** Stored data **
# # # #

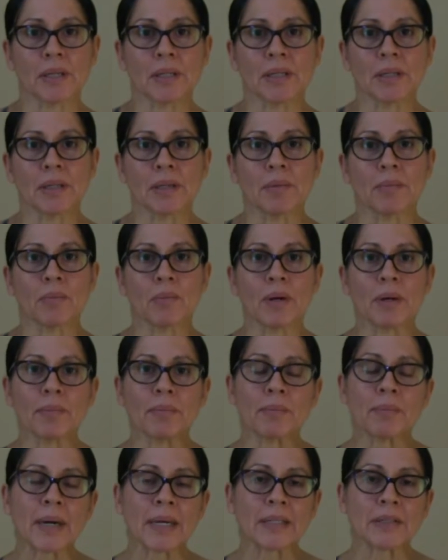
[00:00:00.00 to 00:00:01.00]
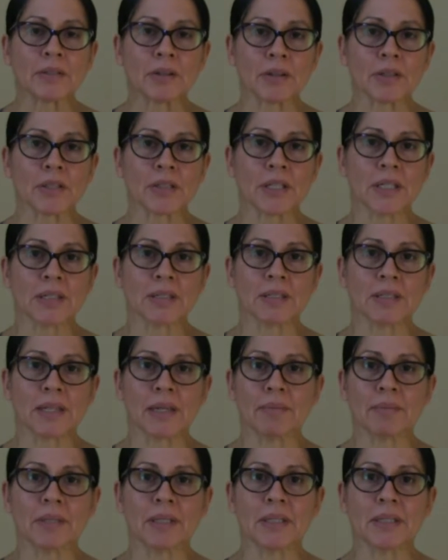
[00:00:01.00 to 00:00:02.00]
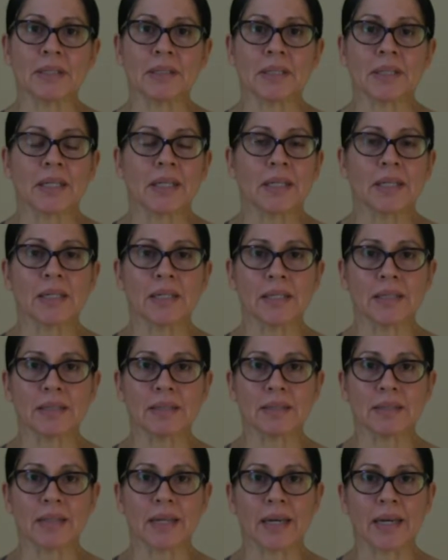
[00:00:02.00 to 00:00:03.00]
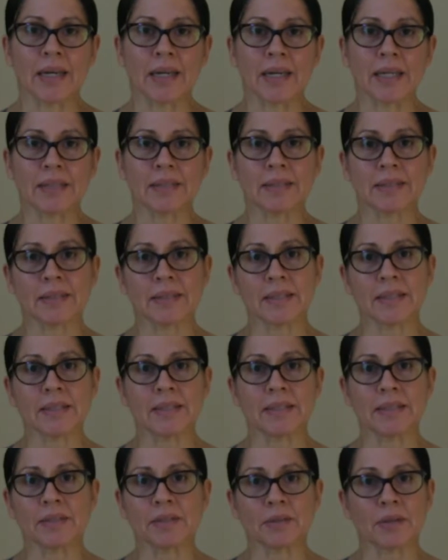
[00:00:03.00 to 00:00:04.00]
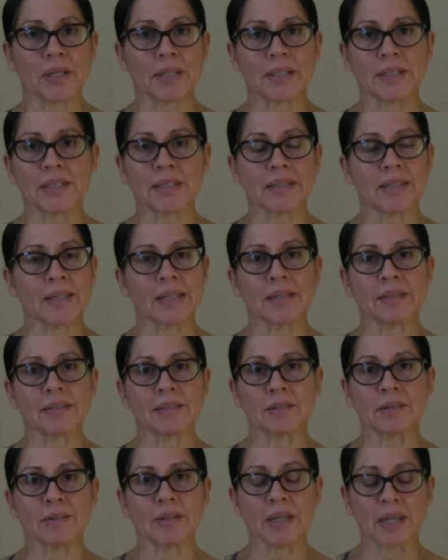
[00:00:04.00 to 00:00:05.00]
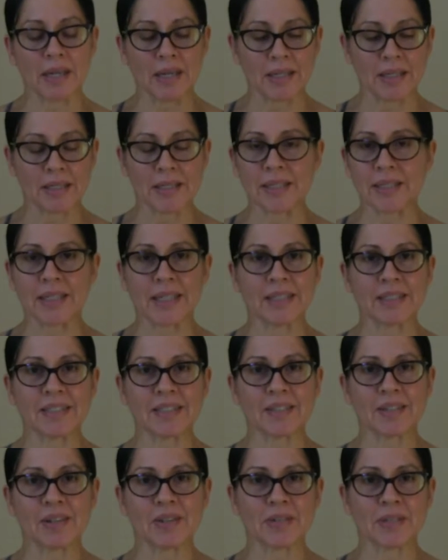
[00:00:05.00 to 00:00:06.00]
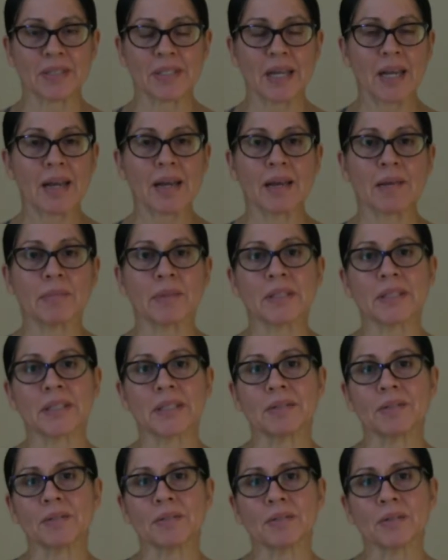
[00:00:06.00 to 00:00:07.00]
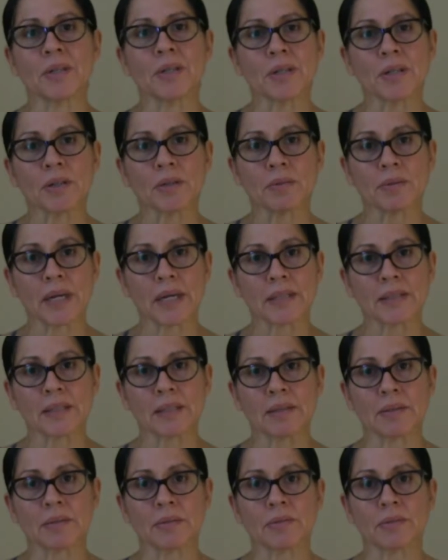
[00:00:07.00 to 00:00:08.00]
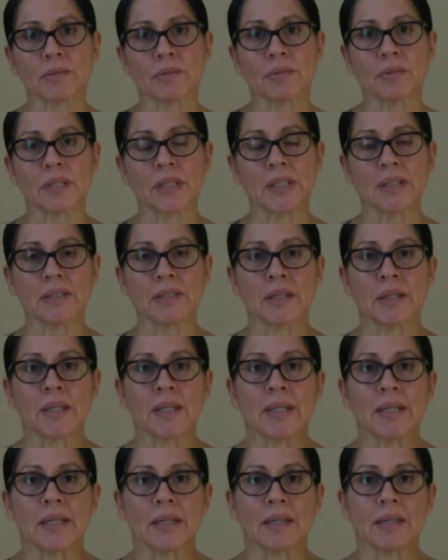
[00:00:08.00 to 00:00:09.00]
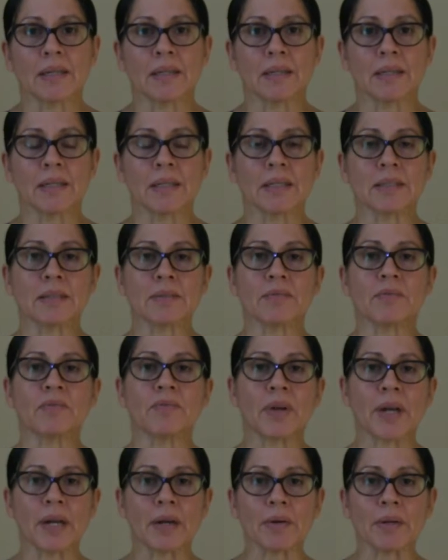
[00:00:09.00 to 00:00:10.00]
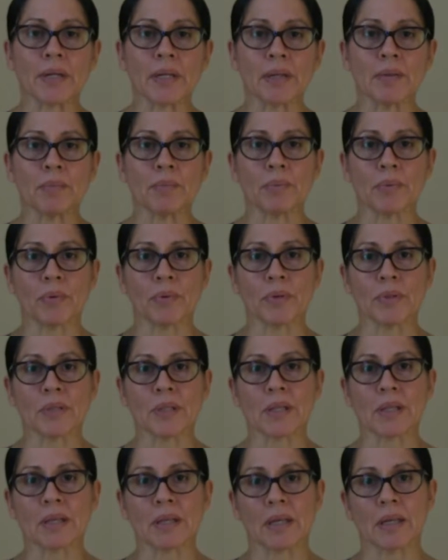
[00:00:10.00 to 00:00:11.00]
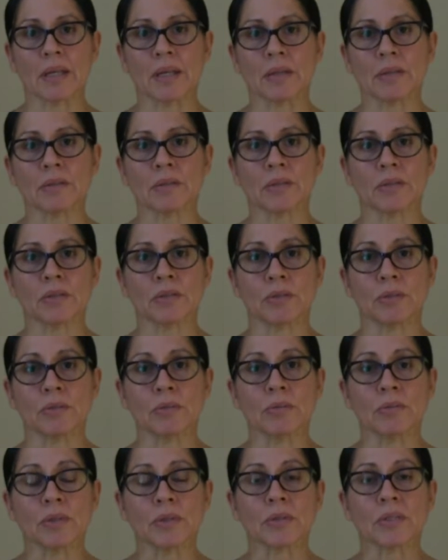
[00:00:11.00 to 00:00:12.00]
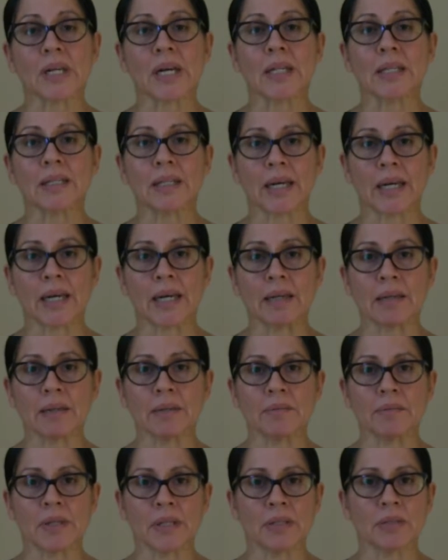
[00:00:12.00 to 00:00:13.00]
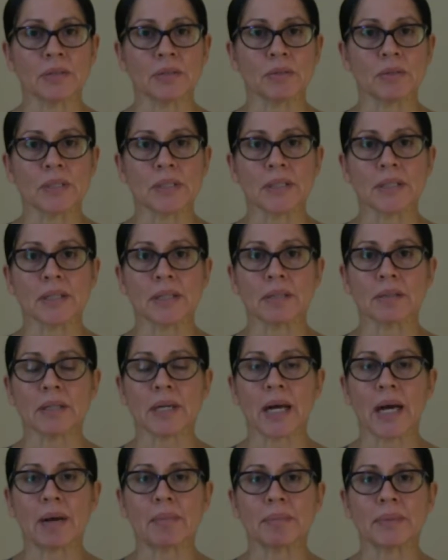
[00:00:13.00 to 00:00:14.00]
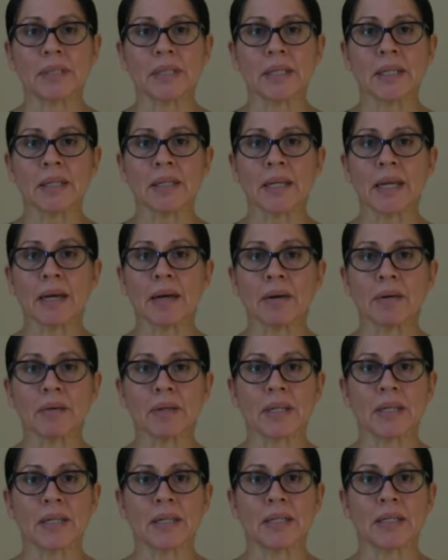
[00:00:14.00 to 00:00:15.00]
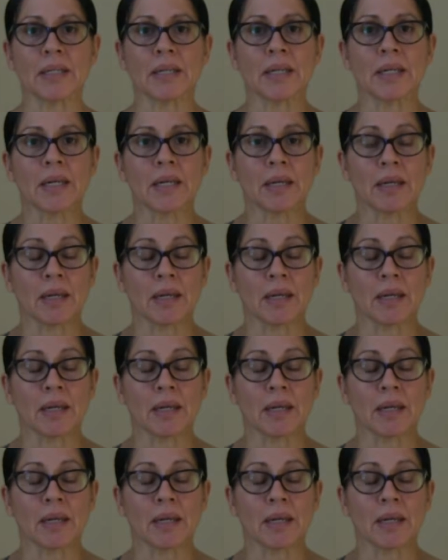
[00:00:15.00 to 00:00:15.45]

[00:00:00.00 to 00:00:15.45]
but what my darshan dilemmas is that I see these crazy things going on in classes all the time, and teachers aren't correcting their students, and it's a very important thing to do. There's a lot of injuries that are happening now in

# # # #

** Task directions **
All of the lines above should be retyped precisely, apart from the pictures.

** Response to the task **
[00:00:00.00 to 00:00:01.00]
[00:00:01.00 to 00:00:02.00]
[00:00:02.00 to 00:00:03.00]
[00:00:03.00 to 00:00:04.00]
[00:00:04.00 to 00:00:05.00]
[00:00:05.00 to 00:00:06.00]
[00:00:06.00 to 00:00:07.00]
[00:00:07.00 to 00:00:08.00]
[00:00:08.00 to 00:00:09.00]
[00:00:09.00 to 00:00:10.00]
[00:00:10.00 to 00:00:11.00]
[00:00:11.00 to 00:00:12.00]
[00:00:12.00 to 00:00:13.00]
[00:00:13.00 to 00:00:14.00]
[00:00:14.00 to 00:00:15.00]
[00:00:15.00 to 00:00:15.45]

[00:00:00.00 to 00:00:15.45]
but what my darshan dilemmas is that I see these crazy things going on in classes all the time, and teachers aren't correcting their students, and it's a very important thing to do. There's a lot of injuries that are happening now in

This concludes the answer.